Asian stock markets were trading mixed on Thursday after suddenly weak U.S. retail data and other statistics, that added worries regarding the impact of the coronavirus pandemic.
Shares in Tokyo, Hong Kong decreased, whereas Shanghai benchmark managed to recover by 0.13 percent, to reach 2,814 at 0618 GMT. Japan’s Nikkei lost 1.27 percent, to 19,302, the Hang Seng in Hong Kong eased by 0.70 percent, to touch 23,975. Toyota Motor tumbled by 2.17 percent, Honda Motor lost 3.77 percent of its market cap, whereas SoftBank gained 2.49 percent.
South Korea’s Kospi index rose by 0.17 percent, to 1,859 after trade resuming following a holiday on the eve due to parliamentary elections, which the main Democratic Party won.

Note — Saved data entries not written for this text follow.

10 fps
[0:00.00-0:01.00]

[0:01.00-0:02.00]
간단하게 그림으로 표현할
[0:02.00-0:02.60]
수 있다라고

Benchmark indexes in Singapore and Malaysia grew by 0.55 percent and 0.07 percent respectively, whereas stocks in Taiwan, Indonesia went down by 0.68 percent and 3.13 percent on Thursday.

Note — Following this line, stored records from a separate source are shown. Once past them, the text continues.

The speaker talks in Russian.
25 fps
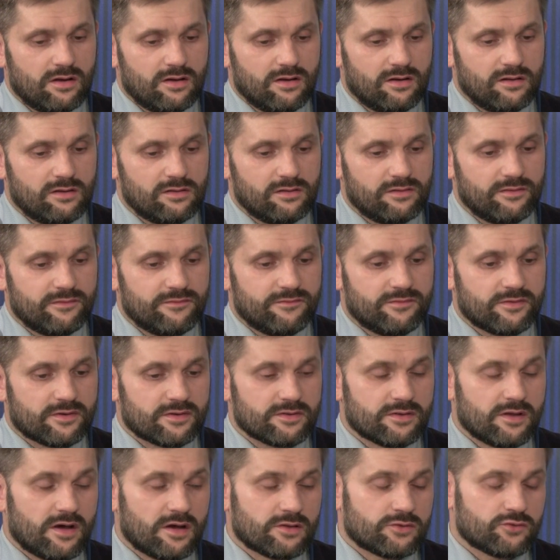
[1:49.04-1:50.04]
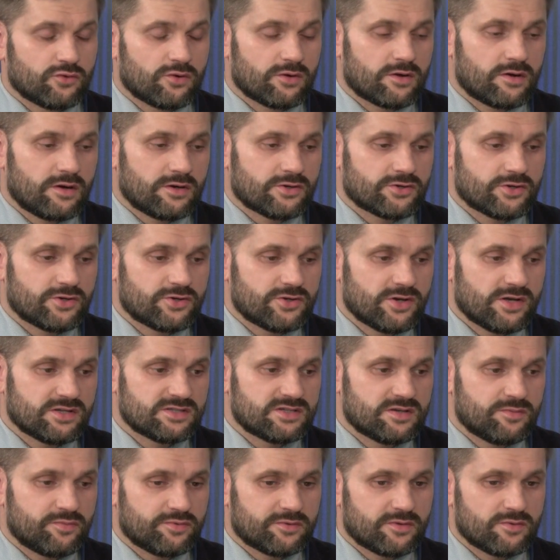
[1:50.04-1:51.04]
А, верна только лишь
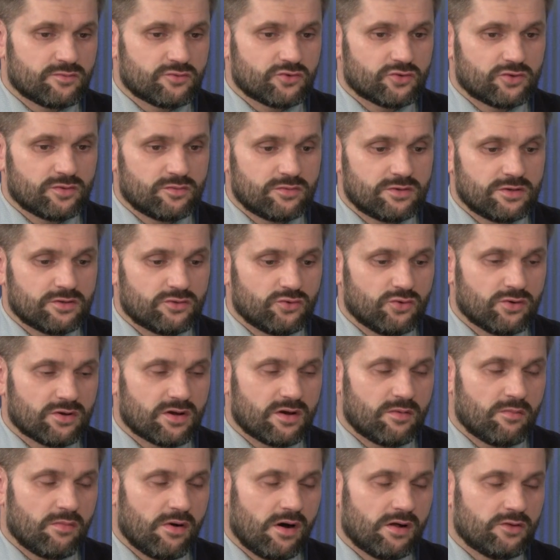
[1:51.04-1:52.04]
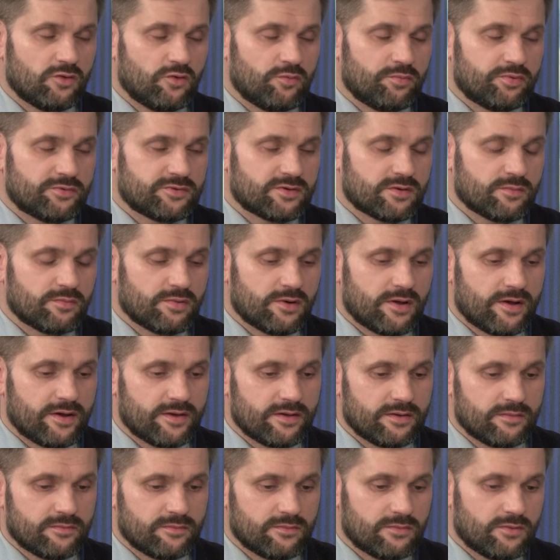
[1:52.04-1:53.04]
отчасти, потому что мы не только мало
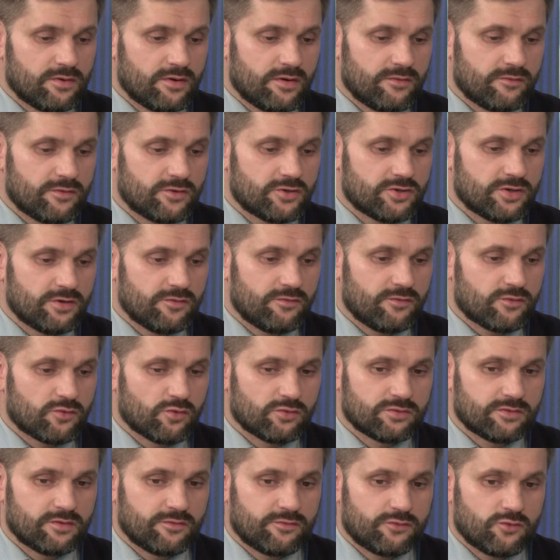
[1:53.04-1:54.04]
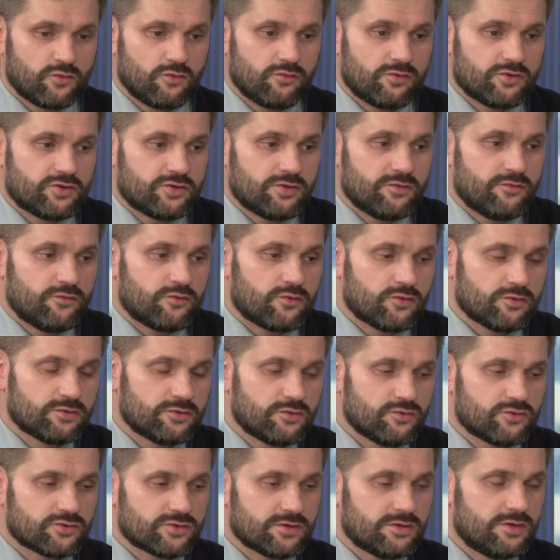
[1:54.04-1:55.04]
употребляем а, овощей и фруктов, но овощи и
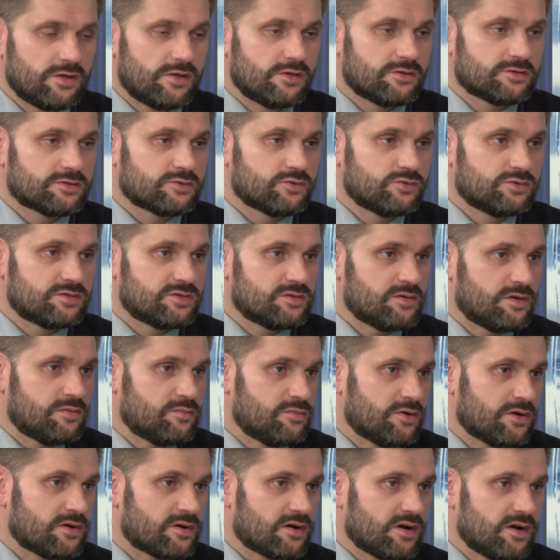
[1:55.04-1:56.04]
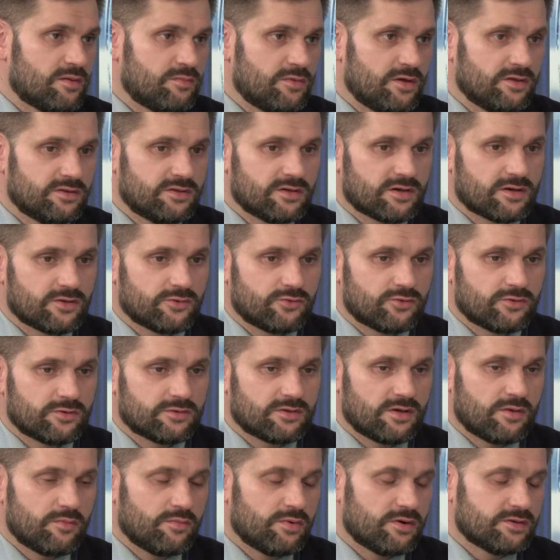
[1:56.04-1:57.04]
фрукты уже не несут те микроэлементы, которые
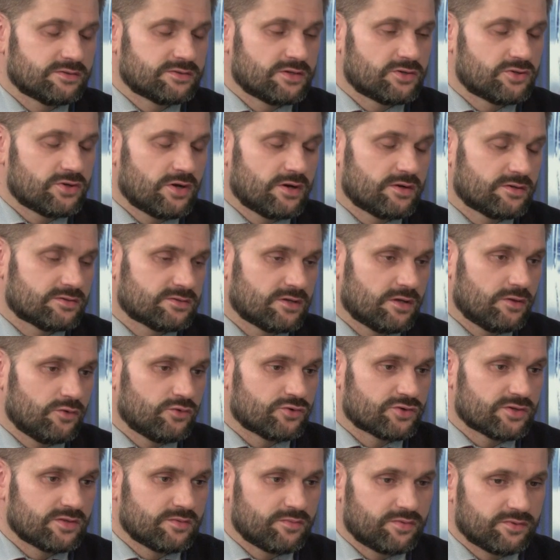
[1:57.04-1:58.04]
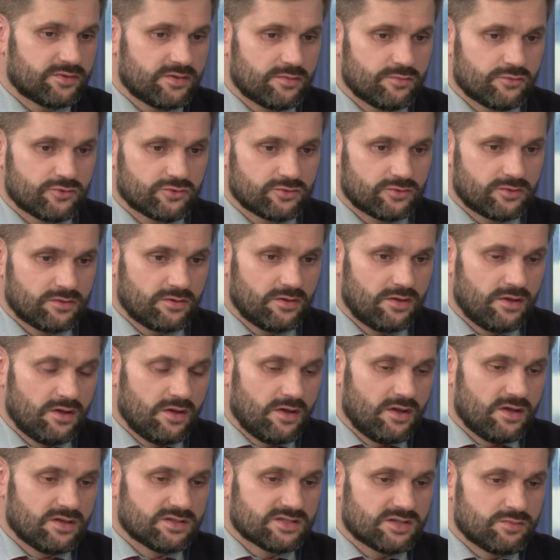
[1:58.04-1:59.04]
там были изначально заложены, потому что
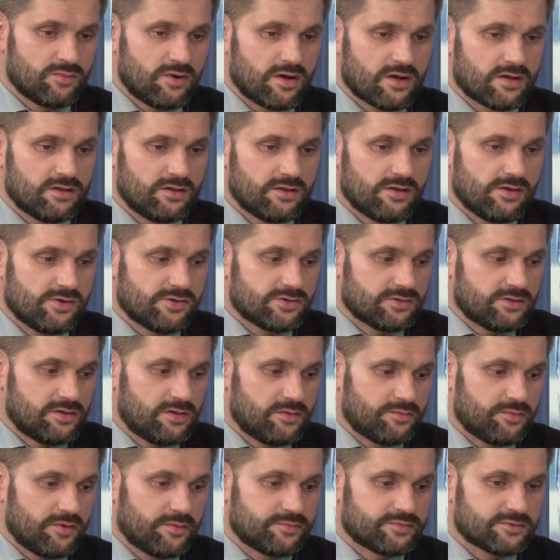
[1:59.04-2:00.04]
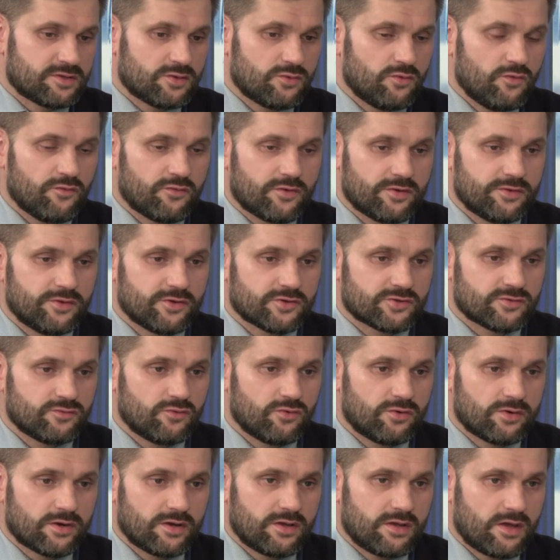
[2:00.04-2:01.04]
сама экологичная обстановка даже в
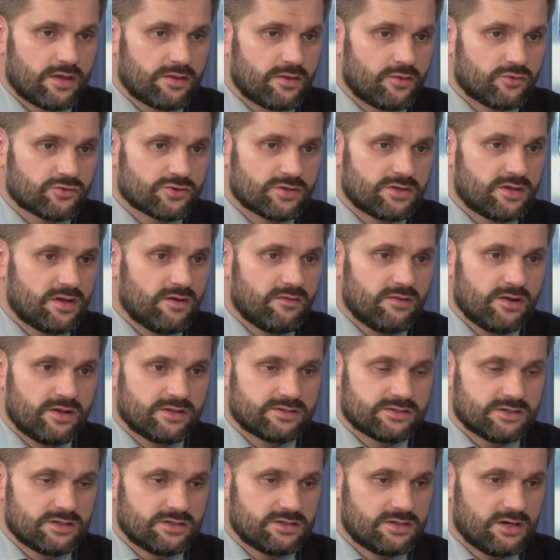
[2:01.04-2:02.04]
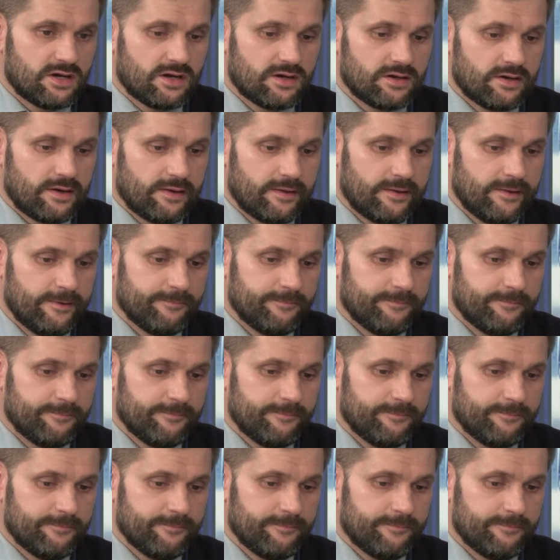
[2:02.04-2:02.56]
Украине, она уже не является идеальной.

The ASX 200 in Australia eased by 1.07 percent, to 5,408 as jobless reading in March turned to be better than estimated, though April reading is expected to be much worse, because the impact of infection-related lockdowns have already produced an effect.

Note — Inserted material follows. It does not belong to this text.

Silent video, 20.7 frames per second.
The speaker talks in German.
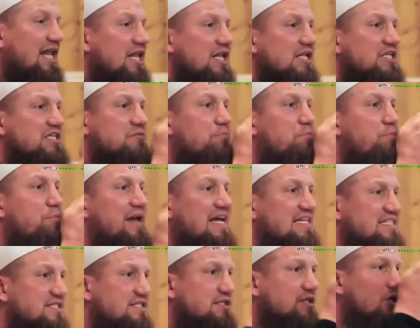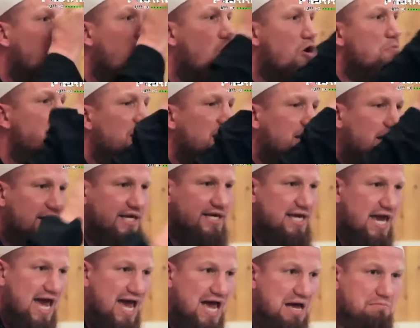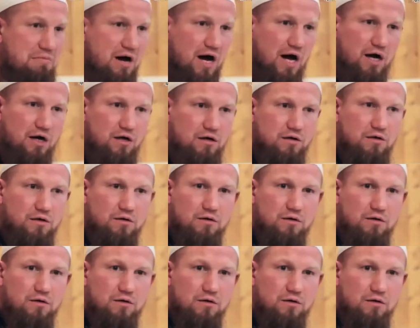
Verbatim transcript: gilt bis Yom al-Qiyamah.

The IMF has delivered a warning that Australia's economy would likely be one of the worst-damaged economies in the Asia due to widespread virus shutdowns and social limitations. Meantime, investors seek for the Australian job figures later today.
BHP Billiton shares dipped by 2.20 percent, Rio Tinto lost 1.93 percent, Westpac Banking and Commonwealth Bank eased by 2.76 percent and 2.13 percent respectively.